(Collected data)
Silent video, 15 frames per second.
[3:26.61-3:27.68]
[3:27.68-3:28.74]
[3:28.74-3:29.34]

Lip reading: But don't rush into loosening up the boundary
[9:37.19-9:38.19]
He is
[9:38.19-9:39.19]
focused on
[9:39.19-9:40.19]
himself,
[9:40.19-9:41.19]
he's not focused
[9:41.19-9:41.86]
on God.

--

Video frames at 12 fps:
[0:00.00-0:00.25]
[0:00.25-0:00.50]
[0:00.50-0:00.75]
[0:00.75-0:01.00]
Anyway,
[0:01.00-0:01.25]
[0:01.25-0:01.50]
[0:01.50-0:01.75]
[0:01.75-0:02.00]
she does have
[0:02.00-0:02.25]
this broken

Problem requirements: Check each line above for the word "frames". Then state how many lines contain it, and nothing more.

Expected answer: 2